令她遗憾的是陆沉没有来看,但他还是在电话里夸奖了她。他年底非常忙,在家里估计能再见。一切处理完之后就准备回国了。
她一身轻松的来一身轻松的回,只不过衣服都变得成熟了点。陆沉给她置办的衣服都有些娇气,不太适合平时扔在洗衣机烘干机里糟践,所以她买了些新衣服,不贵但耐造。
她裹着大衣上了飞机,睡了一觉,下飞机陆沉没来接她,周严开着车,说老板有会要开,晚上会回家,这个家指的不是庄园,而是万甄附近那套大平层。
那套房子自从她小时候搬进庄园就很少去了,后来因为作品集那段时间往万甄跑得勤快,偶尔住一晚。再后来,就是出国前那一晚,被陆沉压在落地窗前,她给他口了一次。

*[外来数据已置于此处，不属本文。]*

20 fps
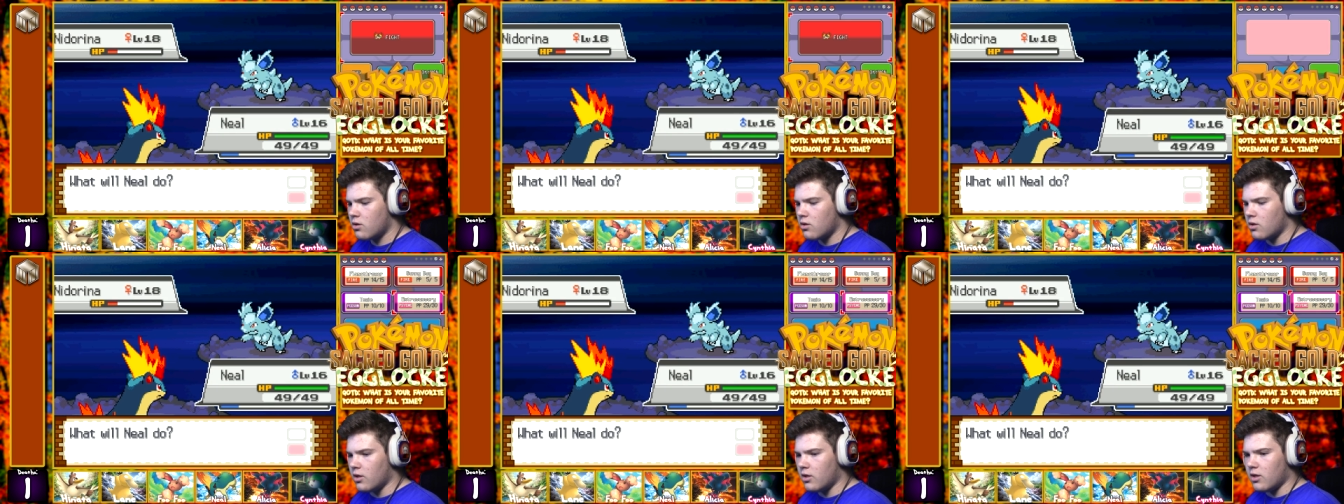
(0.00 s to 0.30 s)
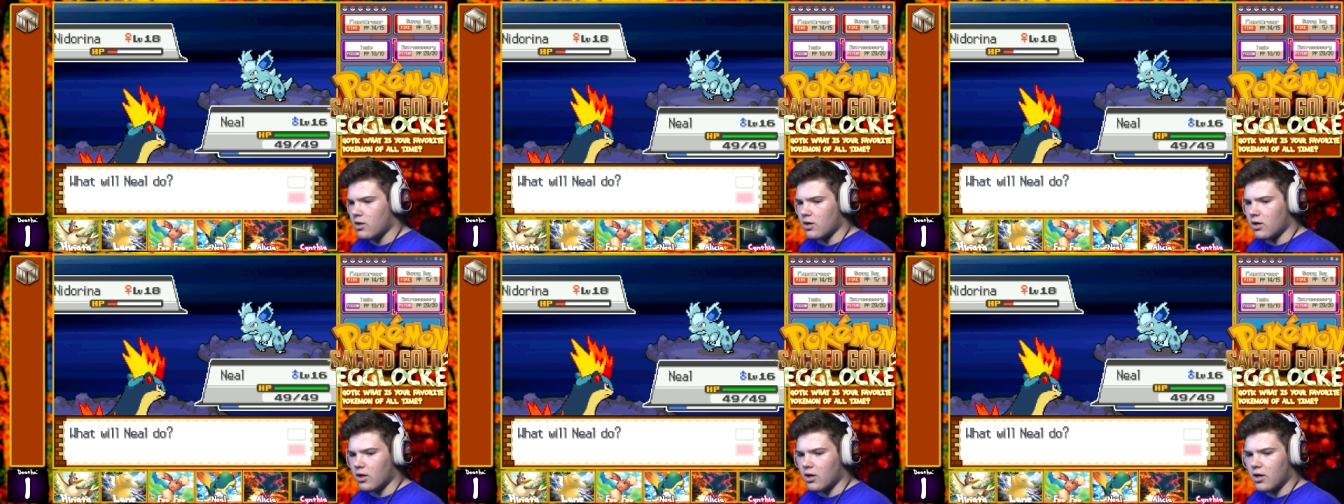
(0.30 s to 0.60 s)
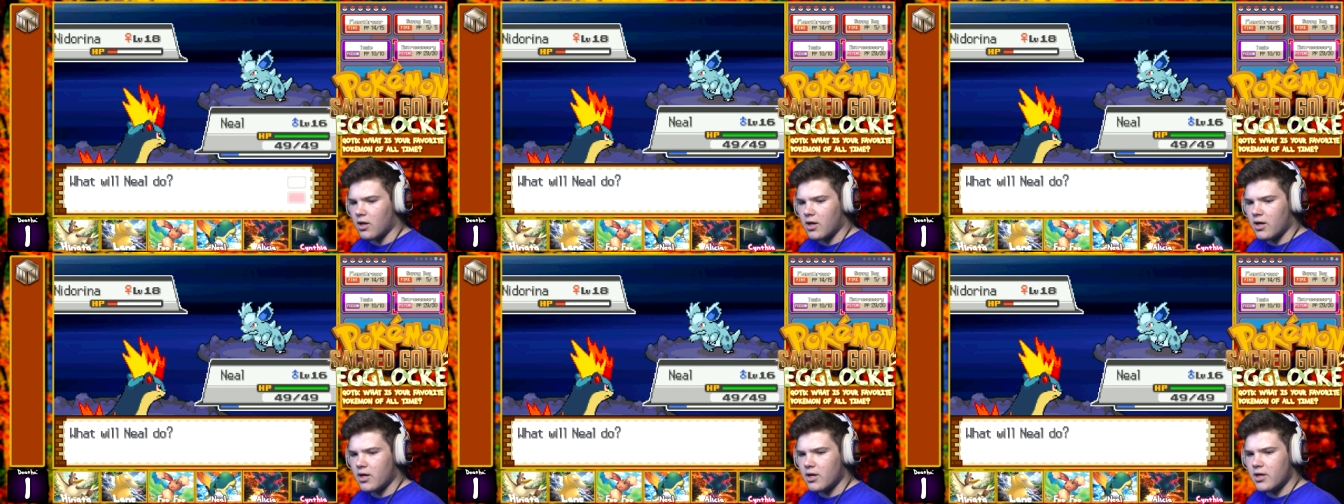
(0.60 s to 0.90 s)
That did a
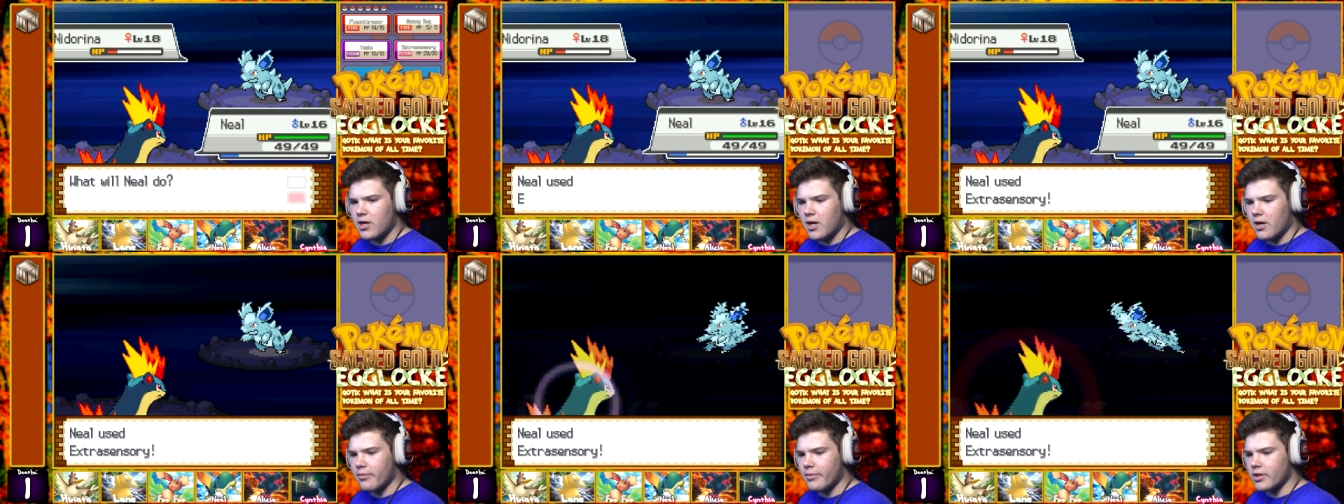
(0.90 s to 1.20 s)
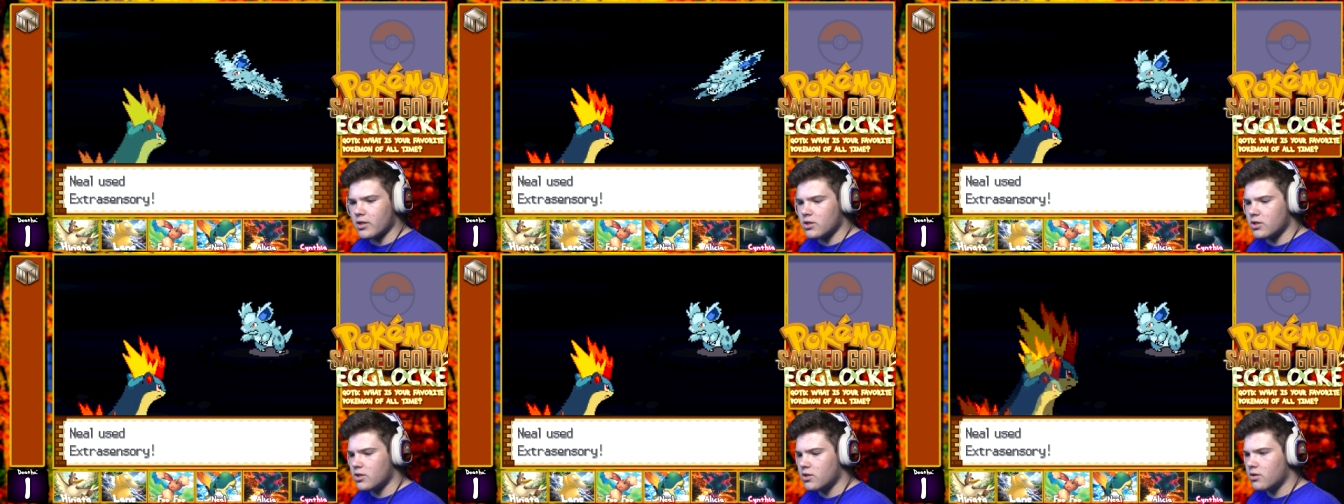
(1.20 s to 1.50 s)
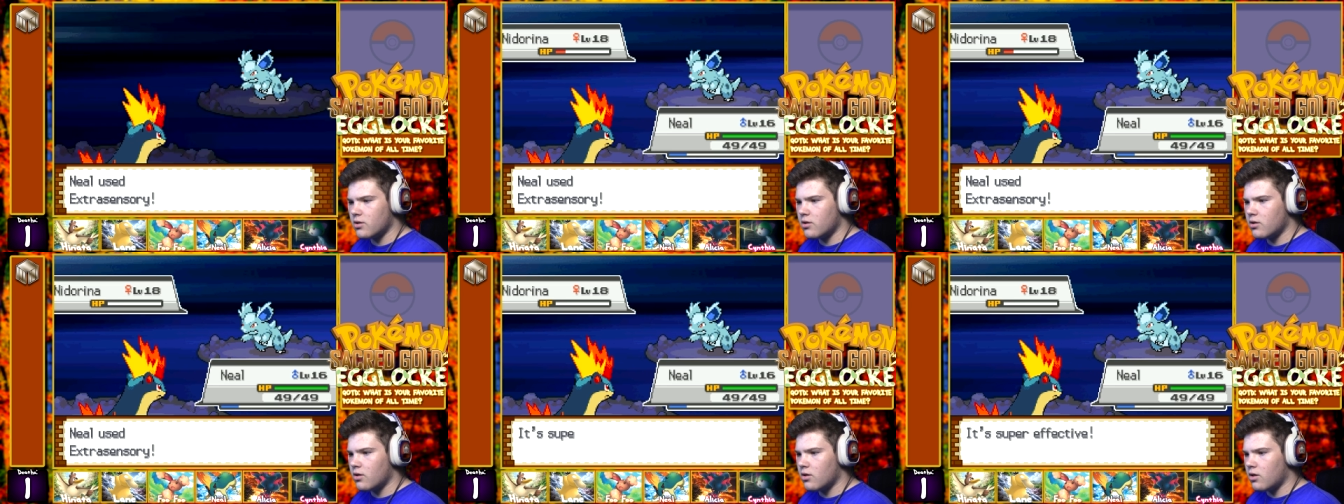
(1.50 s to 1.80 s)
lot of damage.
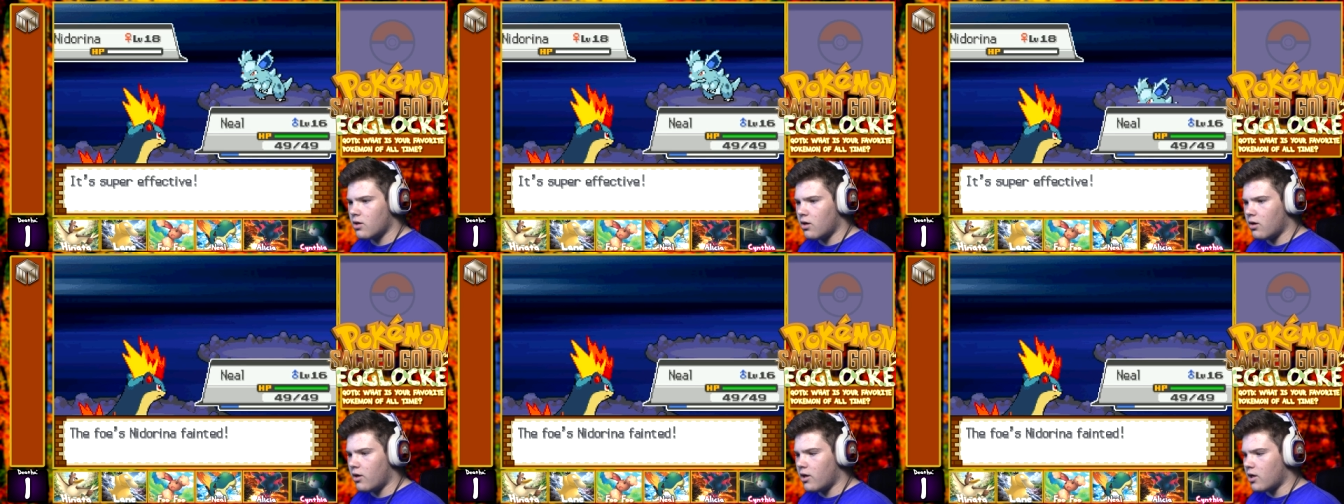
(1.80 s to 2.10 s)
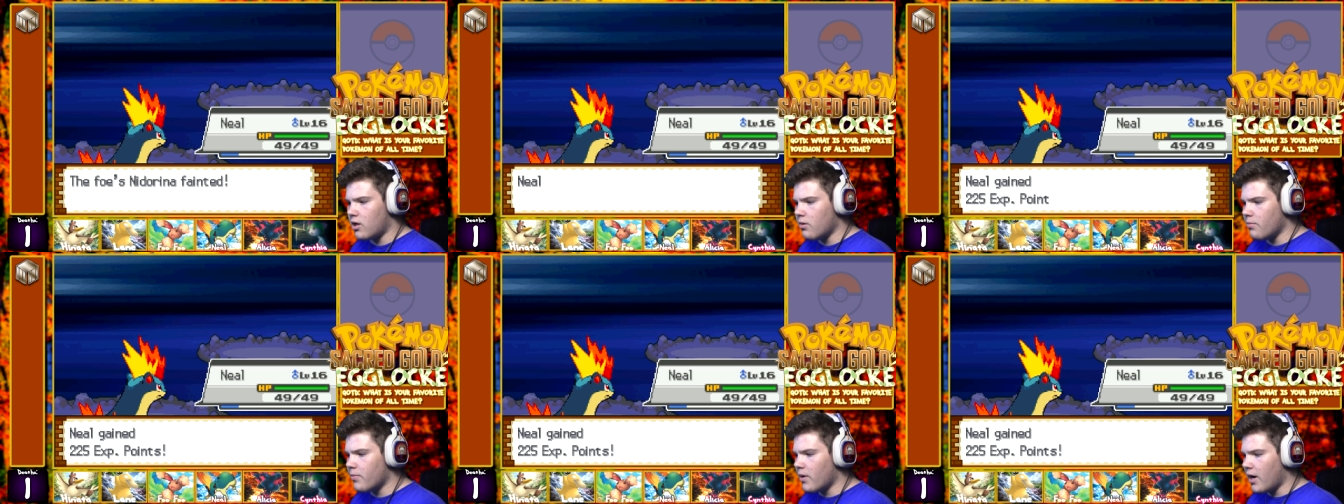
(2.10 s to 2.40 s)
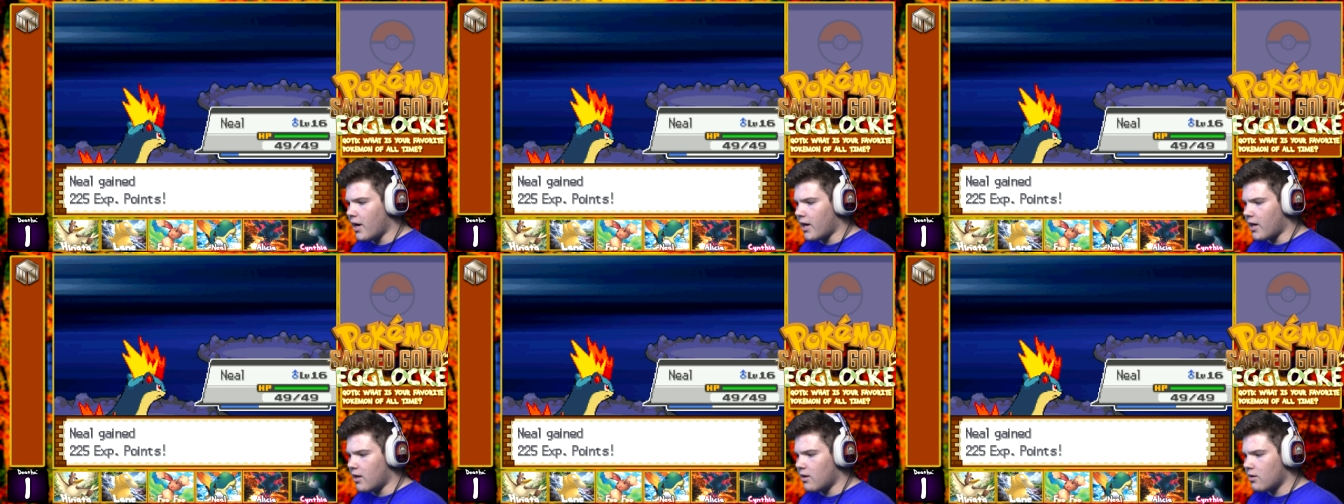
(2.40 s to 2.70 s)
Alright,
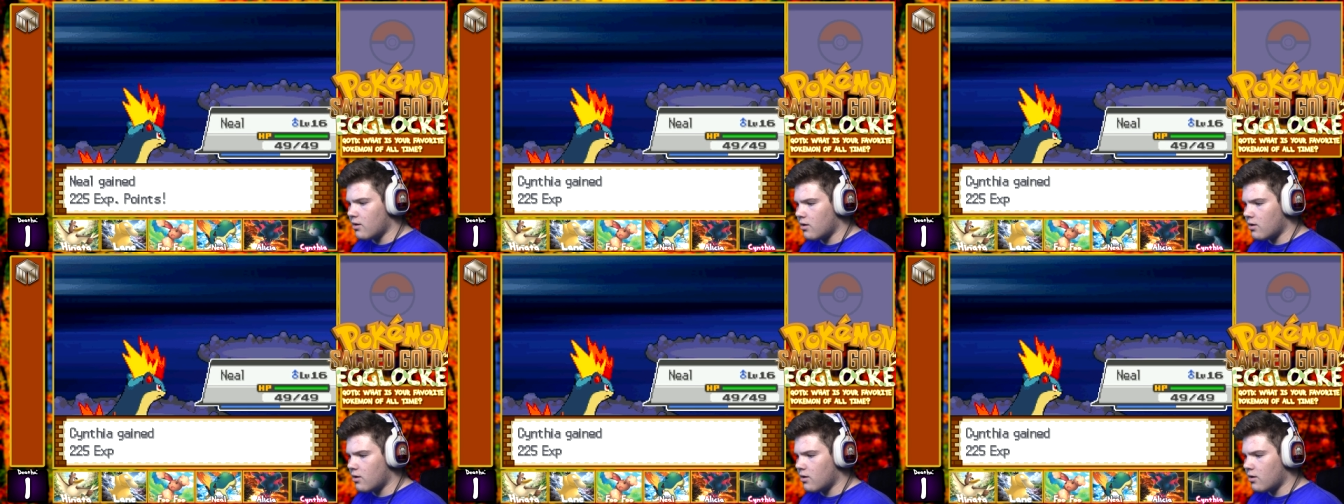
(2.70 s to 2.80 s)
goodbye.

她困得要死,准备light show和航班的累叠加起来,压垮她的神经。她冲了个澡就爬上床睡觉,直到听见浴室有水声,知道是陆沉回来了。就躺在床上,和侍寝的妃子一样等着临幸。
陆沉穿着衬衣出来,床微微下陷,他温柔的拨了拨她睡乱的头发:坐飞机辛苦了?
嗯。她撑起身子,穿的还是那条白色的真丝睡裙,真空的。
陆沉的手掌贴在她蝴蝶骨上,靠过来轻轻吻了一会儿,她已经睡饱了,又被这个吻勾起一点食髓知味的情欲。她以为会有顺理成章的下一步,毕竟已经一个多月没做了。但他只是帮她把被子捻好,走到桌前去处理工作。
电脑摄像头不是对着床的,不会拍到那边。陆沉的视频会议还没有开始,她掀开被子走过去,腿一越,身子挤进他的腿间,胸脯在真丝的睡裙下随着动作抖出ru波,那点春色都要兜不住,挤到他的面前,向他散发出又暖又香的气息。